** Collected data follows **
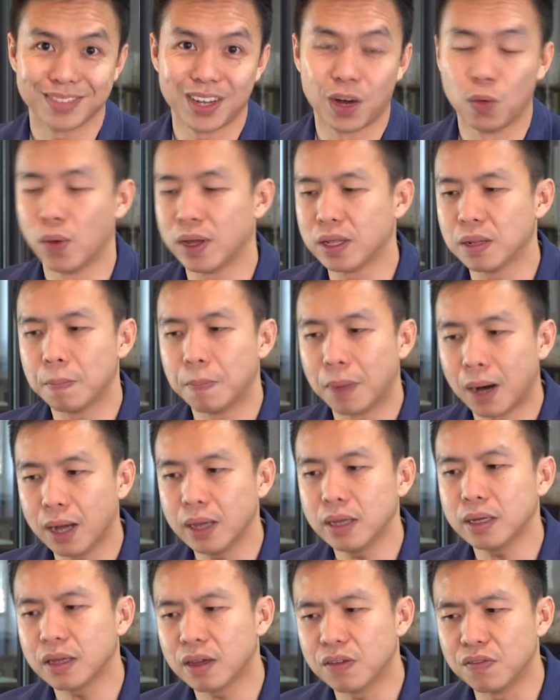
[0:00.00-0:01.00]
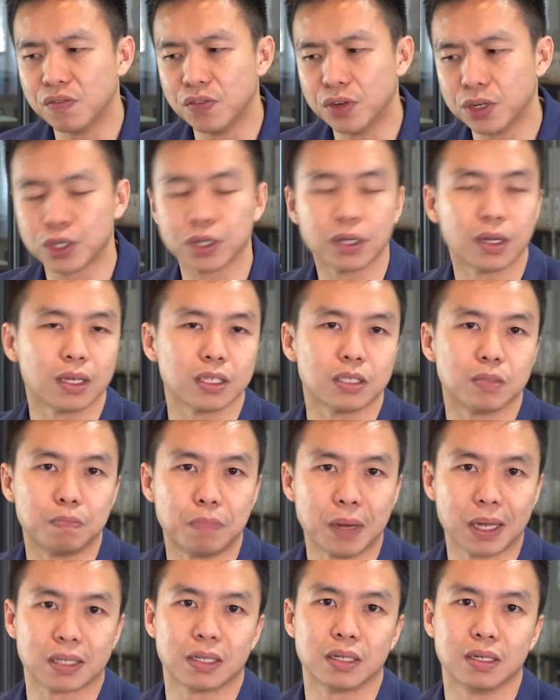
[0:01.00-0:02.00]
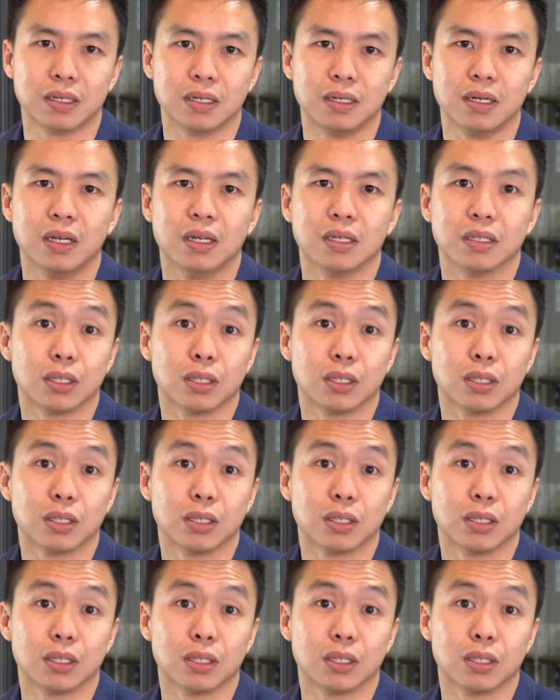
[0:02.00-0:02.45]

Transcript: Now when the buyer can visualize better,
** End of Collected data **
Exercise requirements:
With the pictures removed, output the listing above exactly.

Reply:
[0:00.00-0:01.00]
[0:01.00-0:02.00]
[0:02.00-0:02.45]

Transcript: Now when the buyer can visualize better,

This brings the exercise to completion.